(Dataset excerpts)
----
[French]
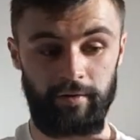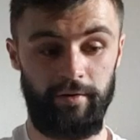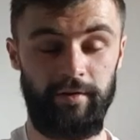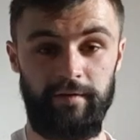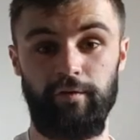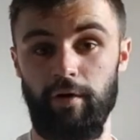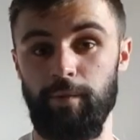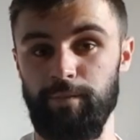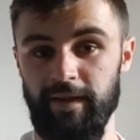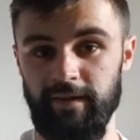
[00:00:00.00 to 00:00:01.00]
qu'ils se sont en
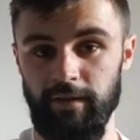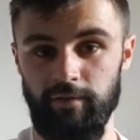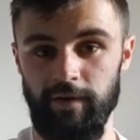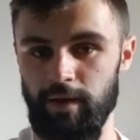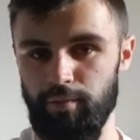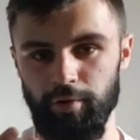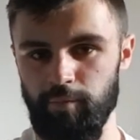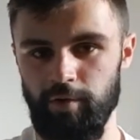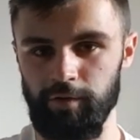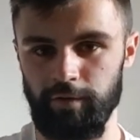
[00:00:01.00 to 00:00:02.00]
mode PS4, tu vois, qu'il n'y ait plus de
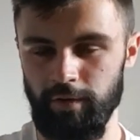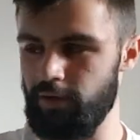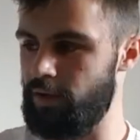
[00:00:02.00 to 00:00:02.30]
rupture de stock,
----
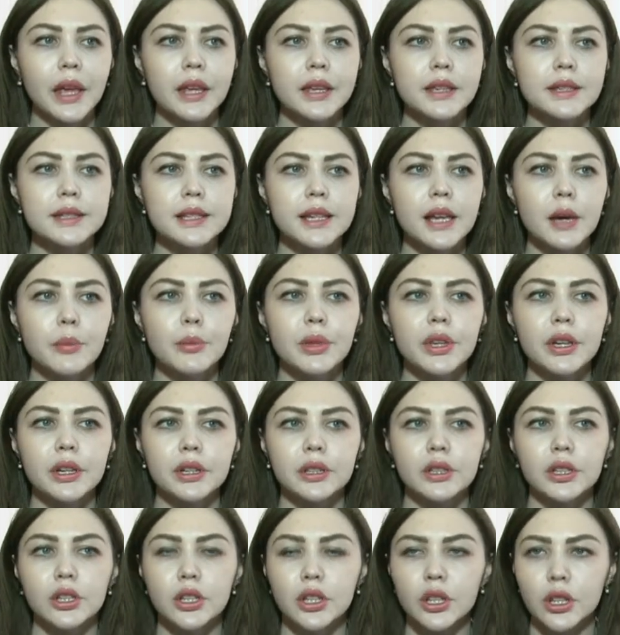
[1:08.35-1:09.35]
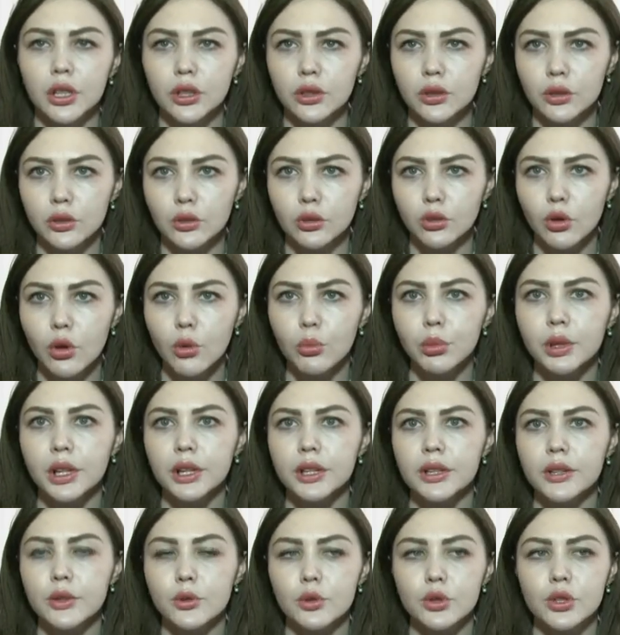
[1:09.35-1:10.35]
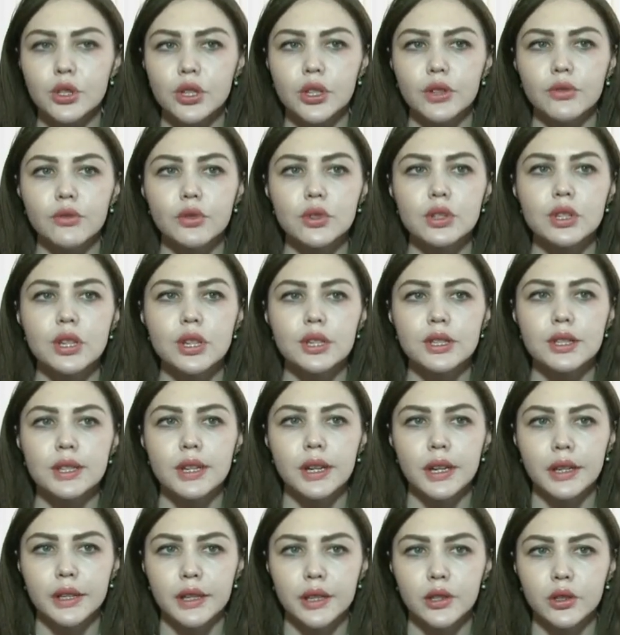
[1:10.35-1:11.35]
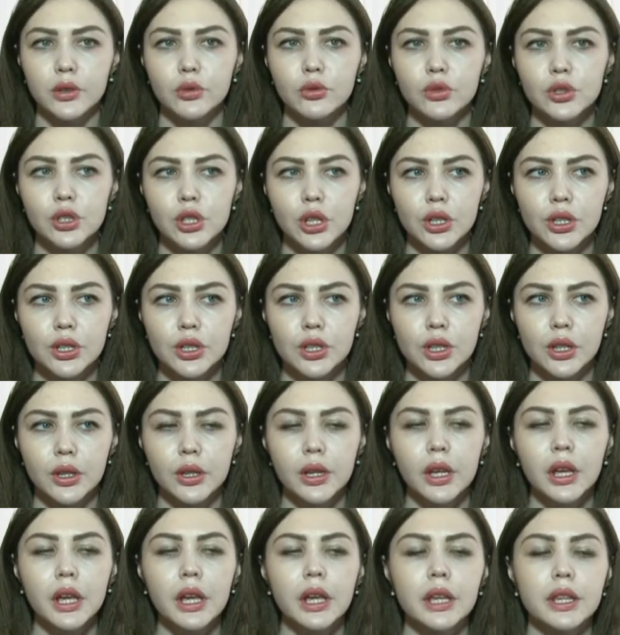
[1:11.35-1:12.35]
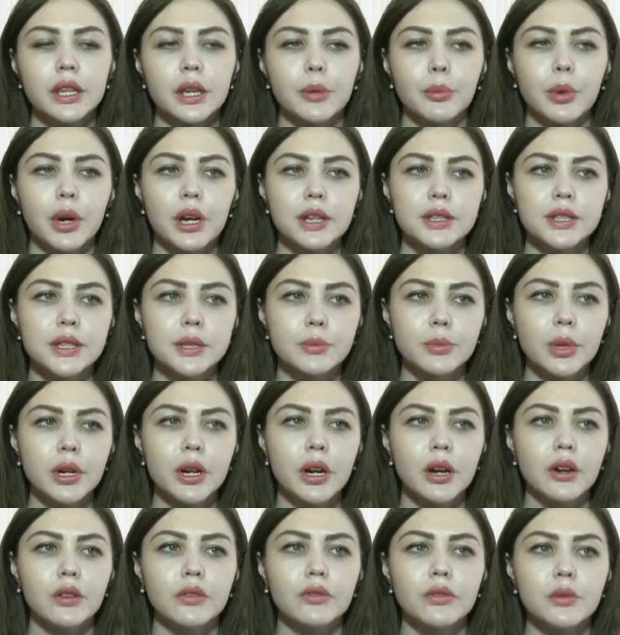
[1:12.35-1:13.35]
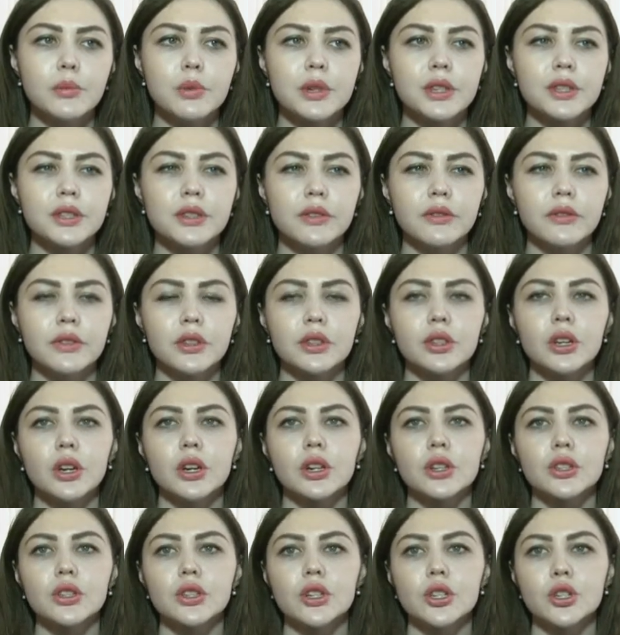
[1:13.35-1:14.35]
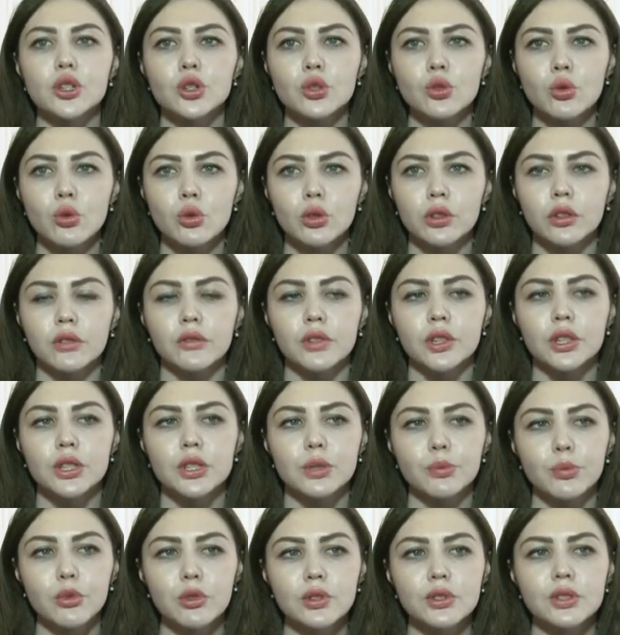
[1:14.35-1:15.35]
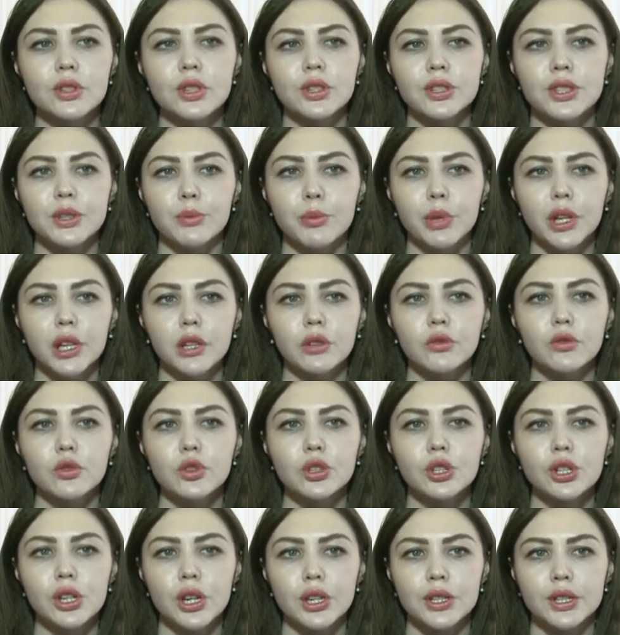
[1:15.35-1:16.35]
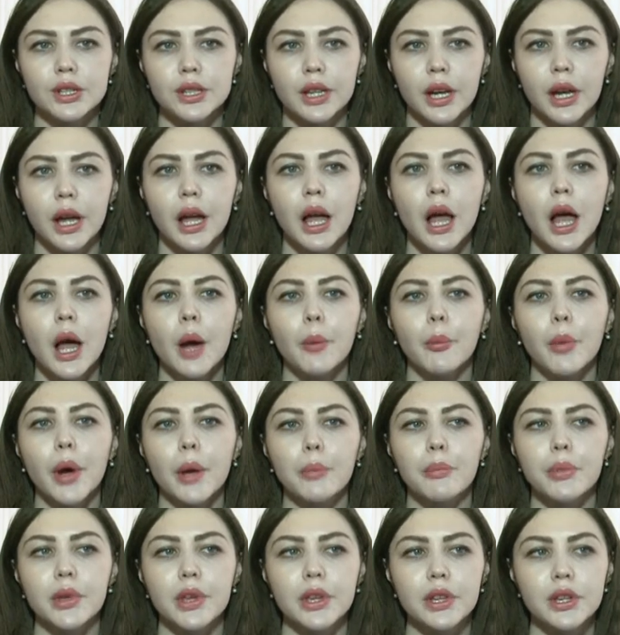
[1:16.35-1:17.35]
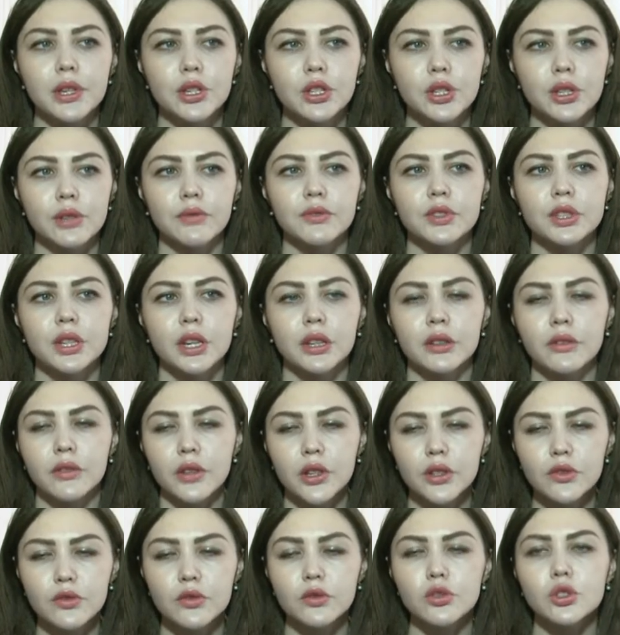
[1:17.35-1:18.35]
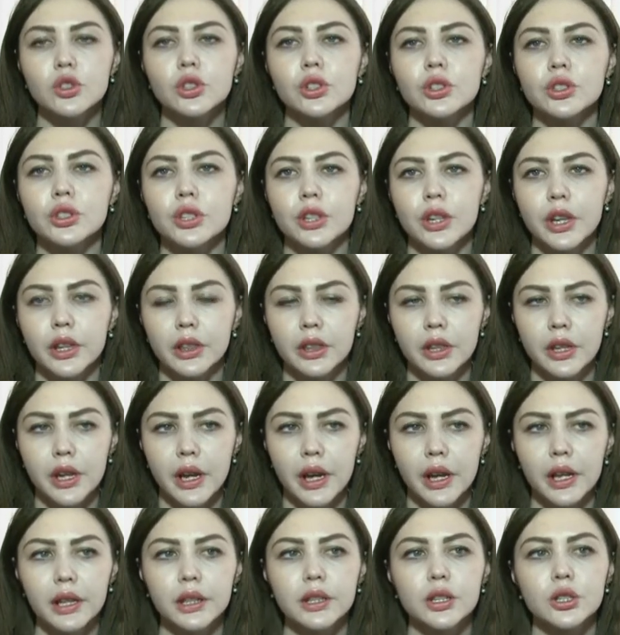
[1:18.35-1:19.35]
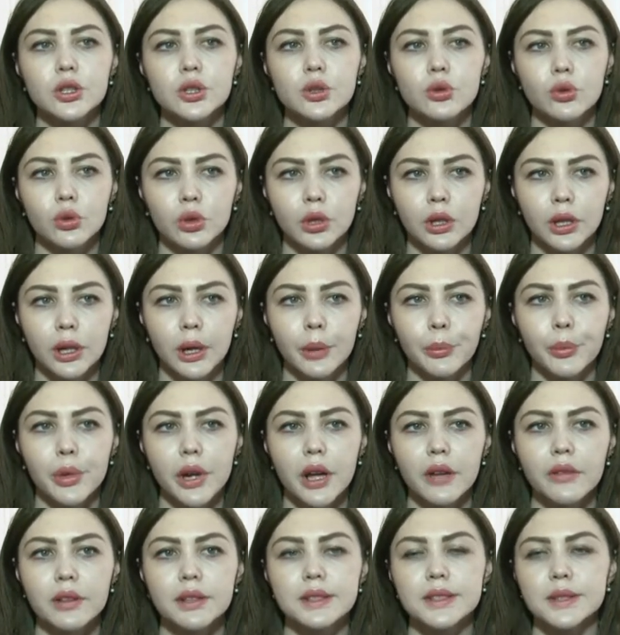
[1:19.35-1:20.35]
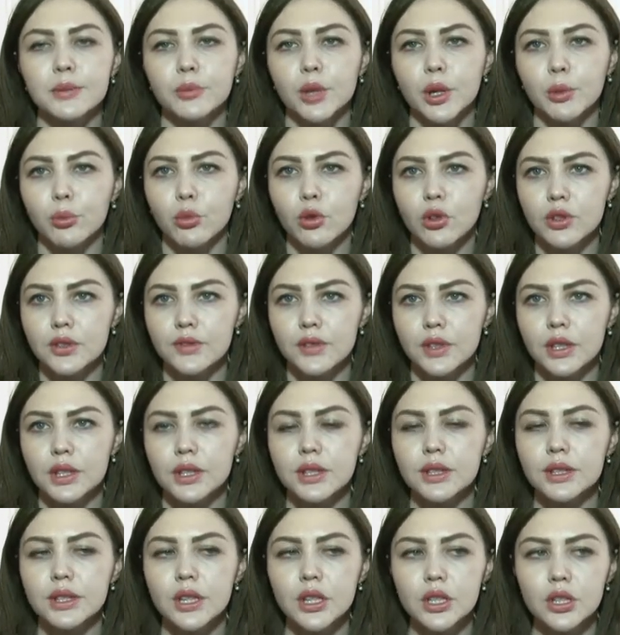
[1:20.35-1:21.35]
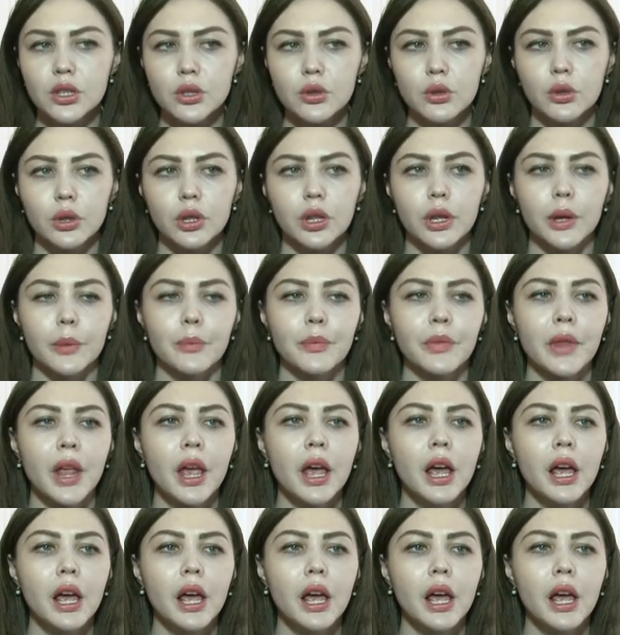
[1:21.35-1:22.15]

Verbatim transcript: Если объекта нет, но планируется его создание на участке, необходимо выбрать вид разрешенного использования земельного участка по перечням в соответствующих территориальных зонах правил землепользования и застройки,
----
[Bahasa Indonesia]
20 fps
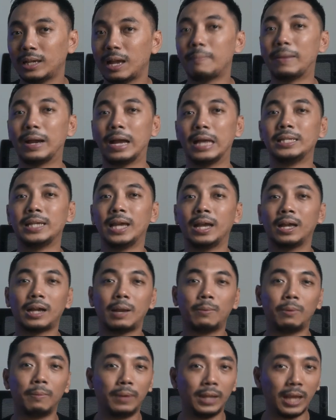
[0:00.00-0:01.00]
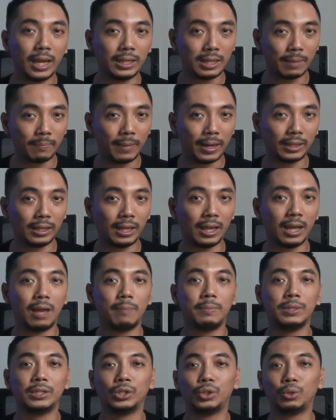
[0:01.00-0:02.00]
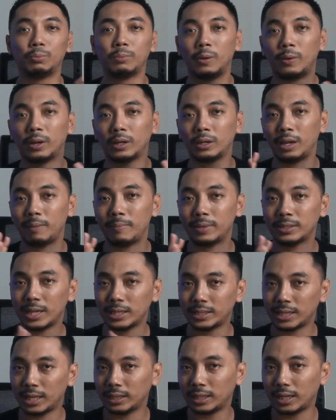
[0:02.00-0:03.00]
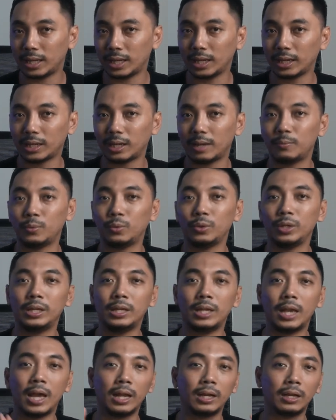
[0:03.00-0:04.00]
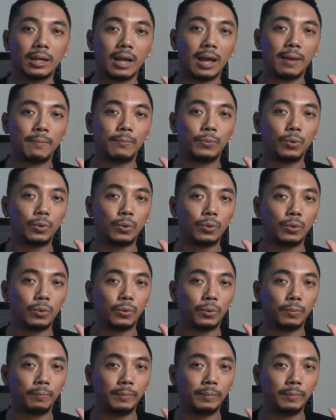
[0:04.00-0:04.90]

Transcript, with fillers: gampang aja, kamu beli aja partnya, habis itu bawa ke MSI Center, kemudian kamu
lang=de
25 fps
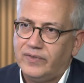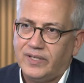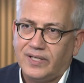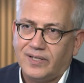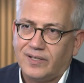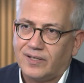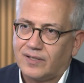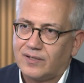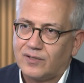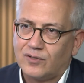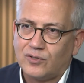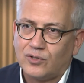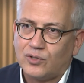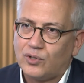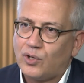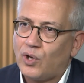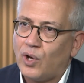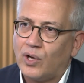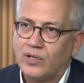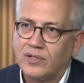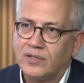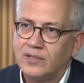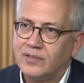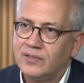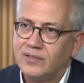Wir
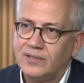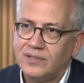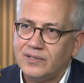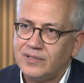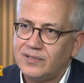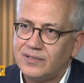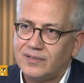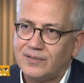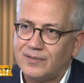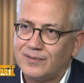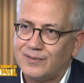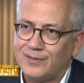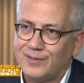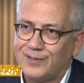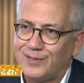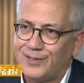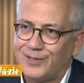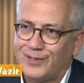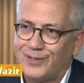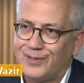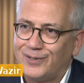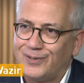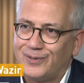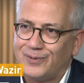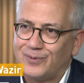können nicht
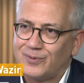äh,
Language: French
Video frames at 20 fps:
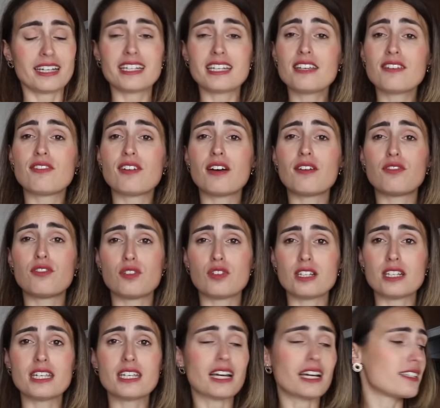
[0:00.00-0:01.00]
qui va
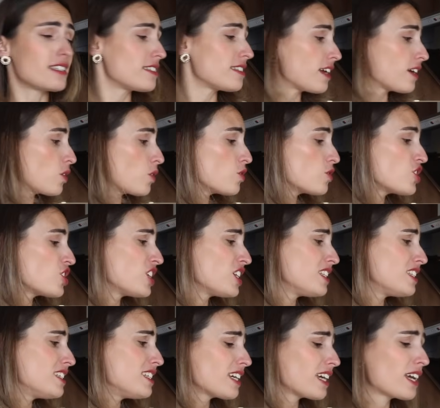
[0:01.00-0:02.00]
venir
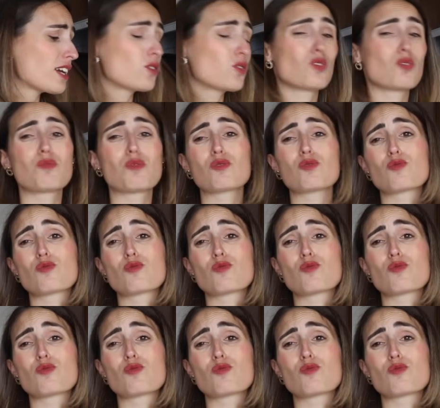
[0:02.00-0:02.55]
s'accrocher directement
----
Starting at the line above that holds "[1:08.35-1:09.35]", repeat every line exactly down to and including the line that holds "Verbatim transcript: Если", then stop. Do not carry over any pictures.

[1:08.35-1:09.35]
[1:09.35-1:10.35]
[1:10.35-1:11.35]
[1:11.35-1:12.35]
[1:12.35-1:13.35]
[1:13.35-1:14.35]
[1:14.35-1:15.35]
[1:15.35-1:16.35]
[1:16.35-1:17.35]
[1:17.35-1:18.35]
[1:18.35-1:19.35]
[1:19.35-1:20.35]
[1:20.35-1:21.35]
[1:21.35-1:22.15]

Verbatim transcript: Если объекта нет, но планируется его создание на участке, необходимо выбрать вид разрешенного использования земельного участка по перечням в соответствующих территориальных зонах правил землепользования и застройки,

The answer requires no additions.